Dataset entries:

====================

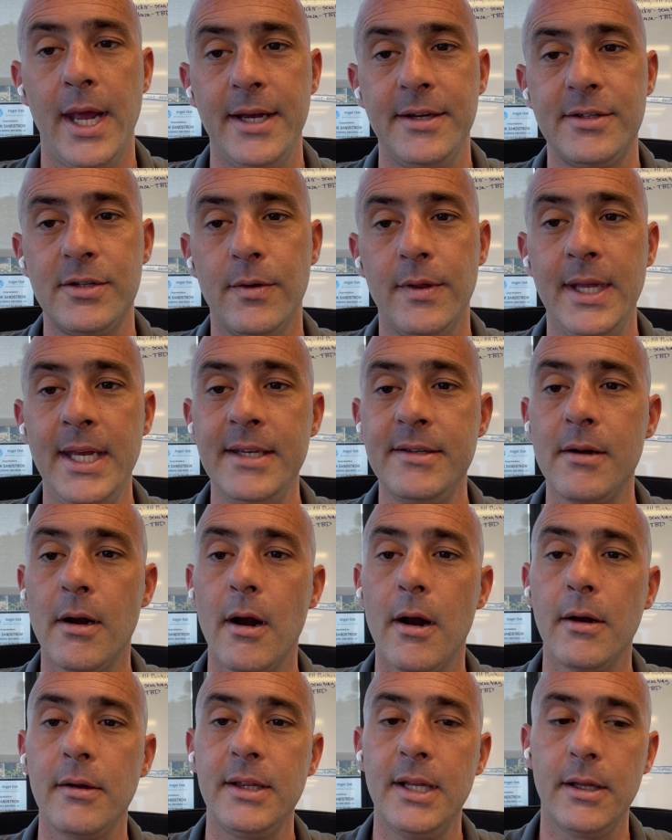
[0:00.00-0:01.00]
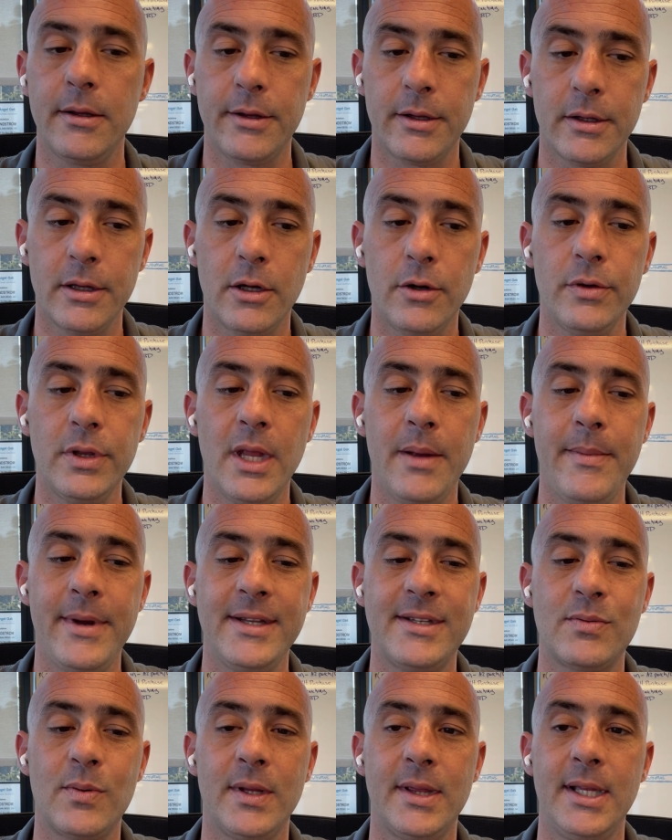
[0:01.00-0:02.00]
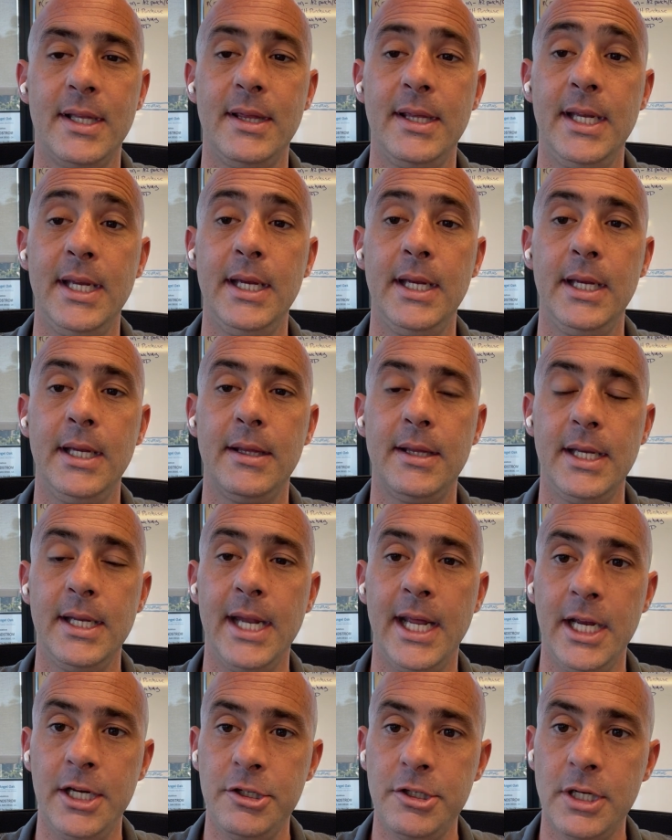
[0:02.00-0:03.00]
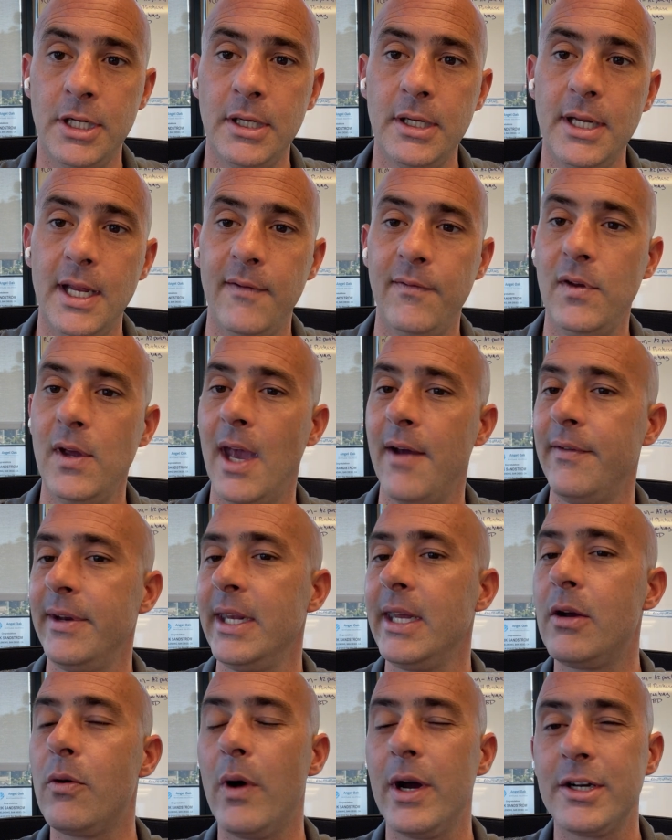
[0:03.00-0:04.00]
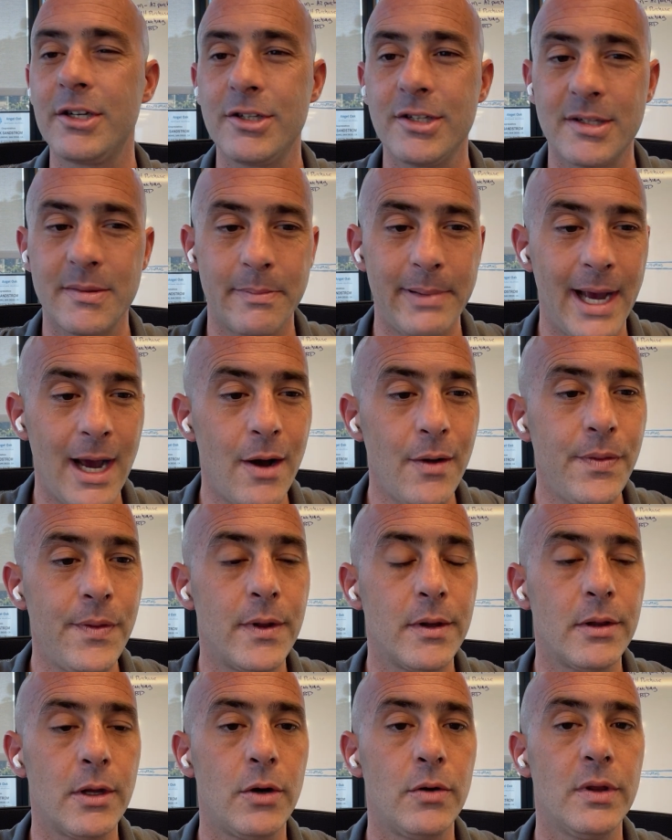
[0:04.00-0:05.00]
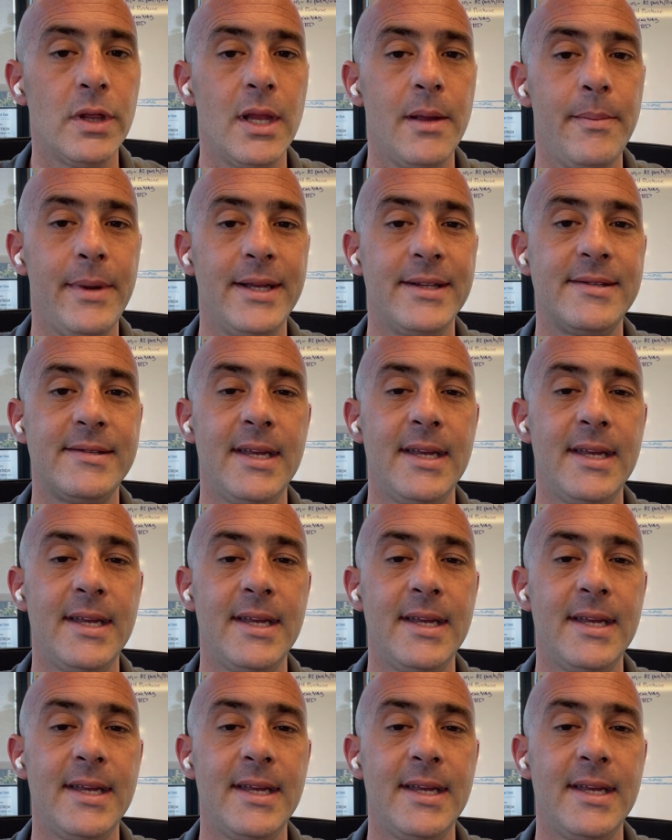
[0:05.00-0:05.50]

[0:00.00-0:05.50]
so these are the loan limits within the nation. If you have any questions about the loan limits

====================

-- How to complete this task --
Retype the line containing "[0:03.00-0:04.00]" and each line after it through the last line of the entries above, exactly, with no pictures and nothing else.

-- Written answer --
[0:03.00-0:04.00]
[0:04.00-0:05.00]
[0:05.00-0:05.50]

[0:00.00-0:05.50]
so these are the loan limits within the nation. If you have any questions about the loan limits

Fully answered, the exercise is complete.